Items listed in a dataset.
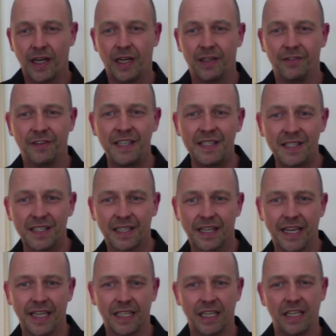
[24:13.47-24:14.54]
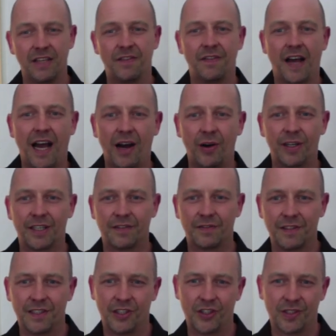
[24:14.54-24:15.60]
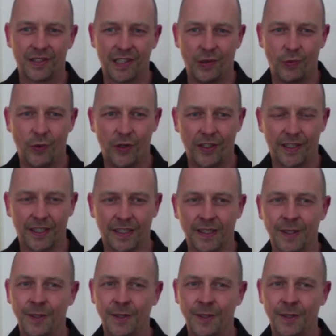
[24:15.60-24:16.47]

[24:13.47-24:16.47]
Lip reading: investigate if our definitions are working.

WHAT TO WORK ON.
Word for word, repeat each line of the records, and leave every image out.

RESULT FOR THIS EXERCISE.
[24:13.47-24:14.54]
[24:14.54-24:15.60]
[24:15.60-24:16.47]

[24:13.47-24:16.47]
Lip reading: investigate if our definitions are working.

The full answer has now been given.